La guerra sta salendo di intensità. Il capo miliziano dell’Est che il 4 aprile scorso ha lanciato un’offensiva per conquistare la capitale, rovesciare il governo internazionalmente riconosciuto (il Gna) e intestarsi il paese come nuovo rais, non sfonda. E si sente pressato dall’entrata in gioco pesante della Turchia, che tre giorni fa ha deciso ufficialmente di inviare assistenza militare a Tripoli per respingere l’aggressione.

“In risposta al bombardamento turco” un attacco compiuto la mattina di sabato, “l’aviazione ha preso di mira un raggruppamento di cento miliziani presso l’Accademia militare che si preparavano a partecipare ai combattimenti in corso e almeno 70 fra loro sono stati uccisi”, scrive la pagina Facebook della Divisione informazione di guerra, collegata alle forze haftariane e account non nuovo a sparate propagandistiche. Tant’è che da Tripoli il numero ufficiale che viene comunicato è ben più contenuto per quanto comunque drammatico: 28 vittime e altrettanti feriti, scrive sui suoi profili social il vicepremier Ahmed Maitig, che si è recato sul posto. Ma è chiaro che potrebbero salire.

‎”La Missione delle Nazioni Unite condanna nei termini più forti i bombardamenti che hanno colpito il Collegio militare di Hadaba, a sud di Tripoli, e ha provocato decine di morti e feriti. Sottolinea che l’escalation crescente delle azioni militari in questo modo pericoloso complica ulteriormente la situazione. E minaccia le opportunità di tornare al processo politico“ scrive Unsmil sul suo profilo Twitter, evitando però di indicare l’autore dell’attacco.
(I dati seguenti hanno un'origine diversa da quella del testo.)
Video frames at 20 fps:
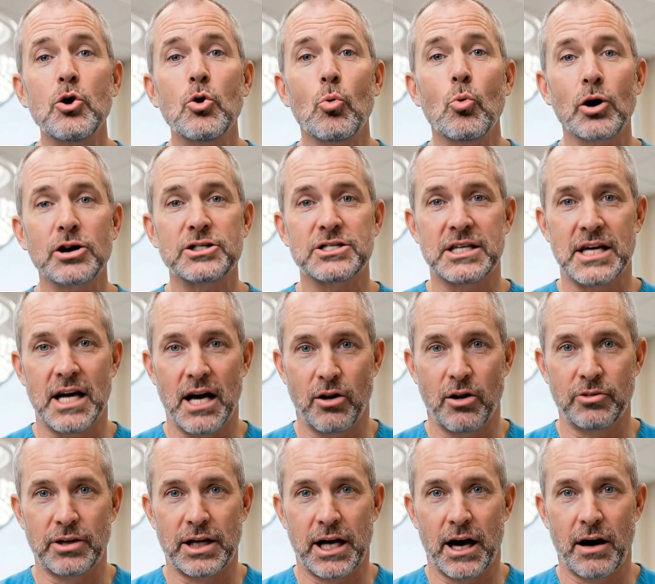someone who works
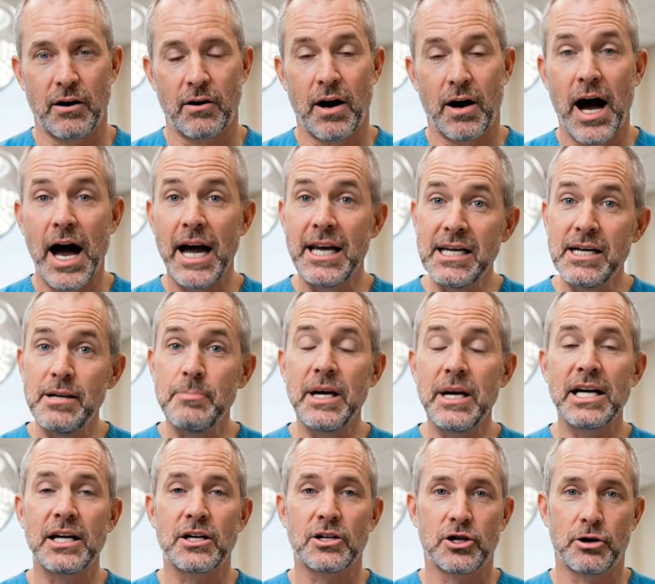in healthcare, I
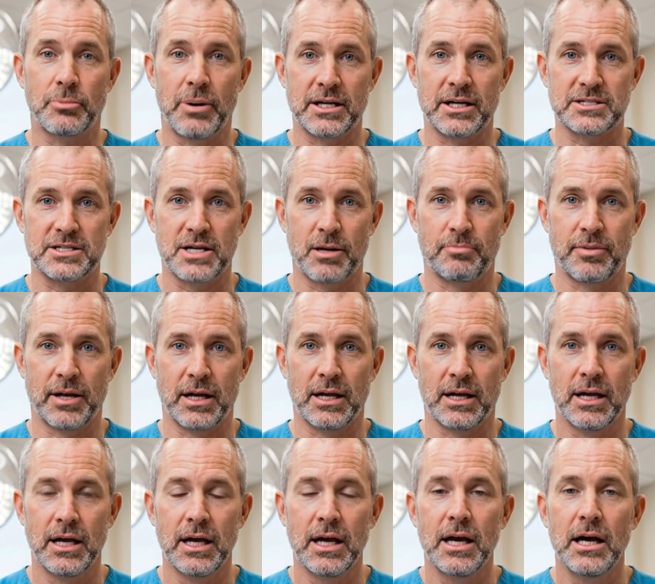need to be clear about
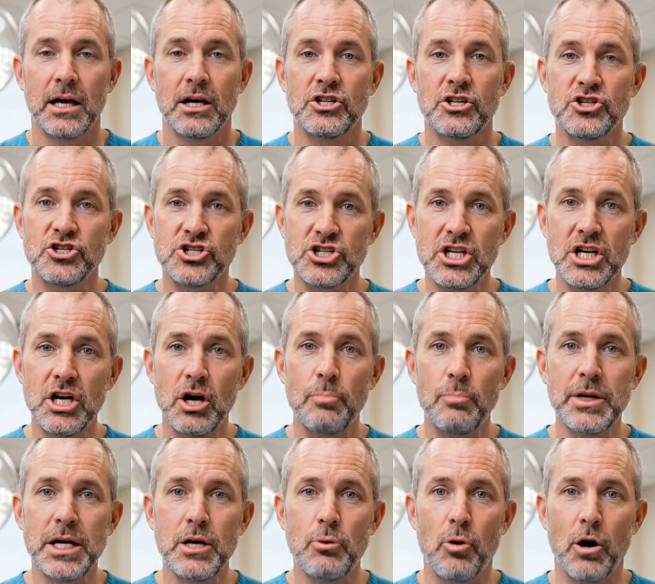something.
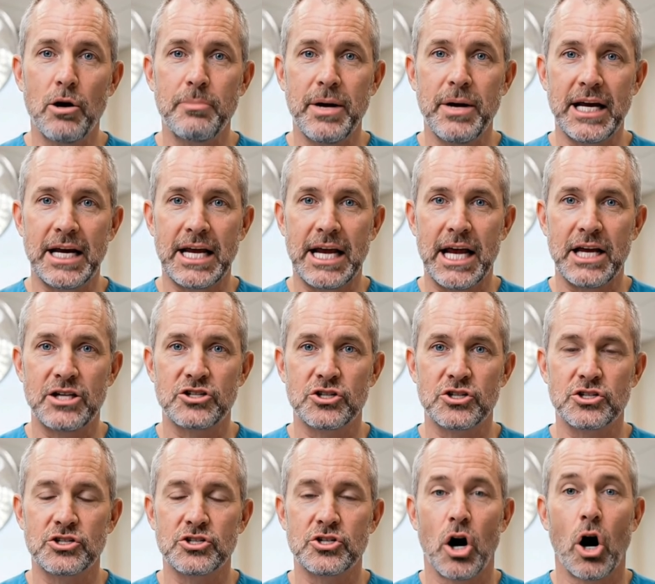GLP-1
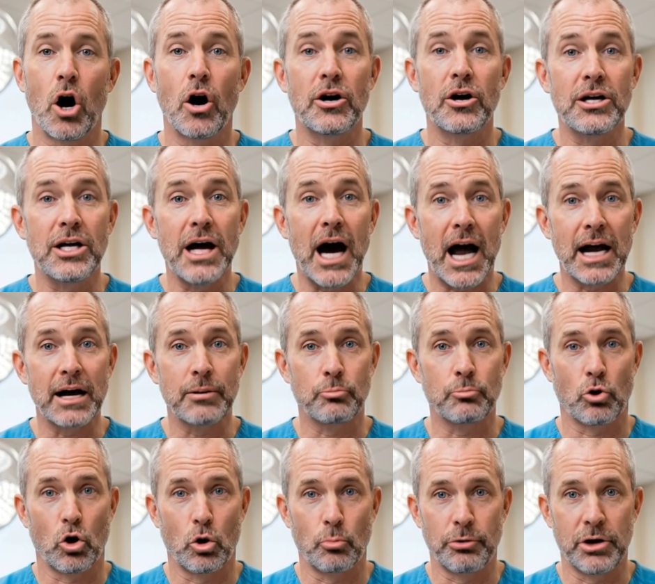medications are
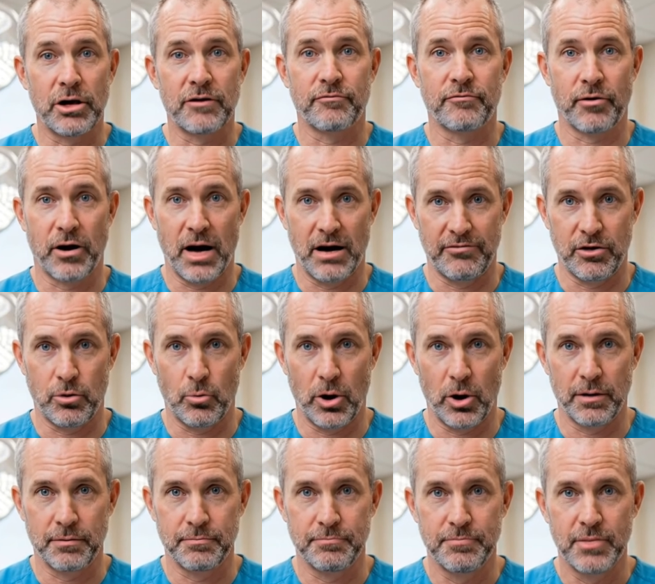not appropriate for
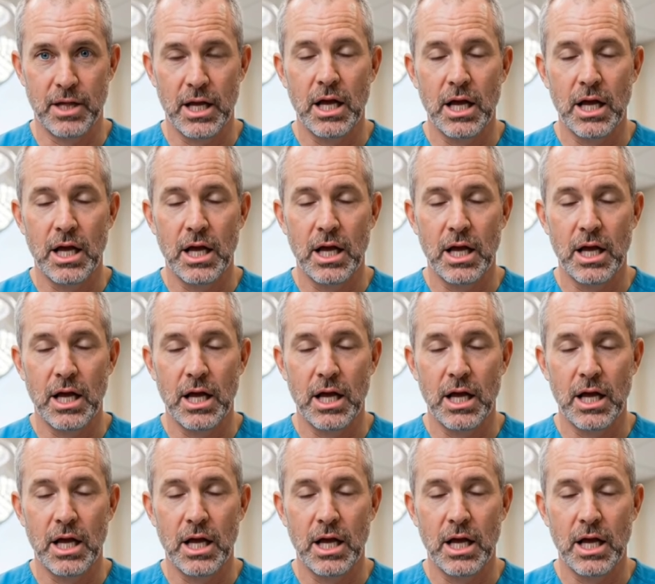everyone.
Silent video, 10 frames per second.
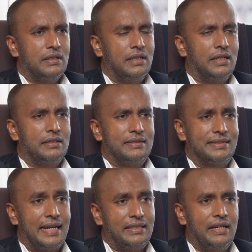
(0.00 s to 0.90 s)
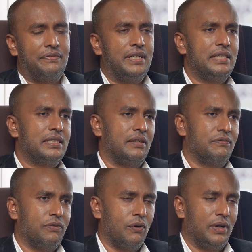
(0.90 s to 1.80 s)
a set definition
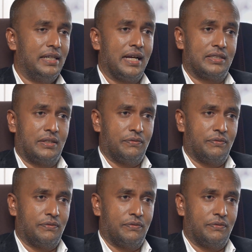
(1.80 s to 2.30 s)
for Industry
L’Lna, acronimo internazionale dell’Esercito nazionale libico, come Haftar chiama in modo altisonante la sua milizia, ha ricevuto l’arringa del suo Feldmaresciallo. Haftar poche ore fa ha invitato i combattenti e gli abitanti della Cirenaica alla “jihad” — lo sforzo ultimo — e alla mobilitazione generale di “tutti i libici […] uomini e donne, militari e civili, per difendere la nostra terra e il nostro onore” contro il “brutale colonizzatore ottomano”, così ha definito la Turchia (che in Libia aveva una provincia durante l’Impero Ottomano).

Ha anche chiesto al popolo turco di ribellarsi al “maniaco sultano ottomano”, ossia il presidente Recep Tayyp Erdogan, che secondo Haftar starebbe attizzando “il fuoco della discordia nel mondo musulmano per soddisfare i suoi capricci”. Ma il suo discorso, al di là dei solito richiami alla guerra al terrorismo (per lui tutti i nemici sono terroristi così come i cadetti sono stati indicati come “miliziani”), è sembrato organizzato all’ultimo momento, con le bandiere libiche appese al contrario, l’Aquila dorata alle spalle non decorata completamente e lui che indossava una mimetica insolita.

Ieri il presidente francese, Emmanuel Macron, ha avuto una conversazione telefonica con il principe ereditario emiratino, Mohammed bin Zayed, e nel readout della telefonata si legge che i due hanno convenuto sulla necessità di spingere “con determinazione” per il cessate il fuoco in Libia. Poche ore dopo c’è stato il bombardamento contro i cadetti. Gli Emirati Arabi — oltre ai fondi per pagare i mercenari sudanesi che costituiscono parte importante degli haftariani — forniscono la copertura aerea indispensabile all’Lna: come già successo quest’estate per un centro di detenzione di migranti, è possibile che anche l’attacco aereo all’accademia sia stato condotto attraverso droni emiratini di fabbricazione cinese.

Martedì i ministri di Francia, Italia, Regno Unito e Germania, accompagnati dall’alto rappresentante per gli Affari Esteri dell’Ue, dovrebbero essere a Tripoli per una passeggiata diplomatica molto voluta da Roma e su cui il Gna non crede troppo. Il problema è anche tecnico: nelle ultime dodici ore, lo scalo Mitiga (l’unico che gestisce traffici internazionali) è stato chiuso sei volte perché gli aerei di Haftar lo stavano bombardando — e dunque c’è il rischio che i ministri europei non abbiano nemmeno un posto sicuro in cui atterrare.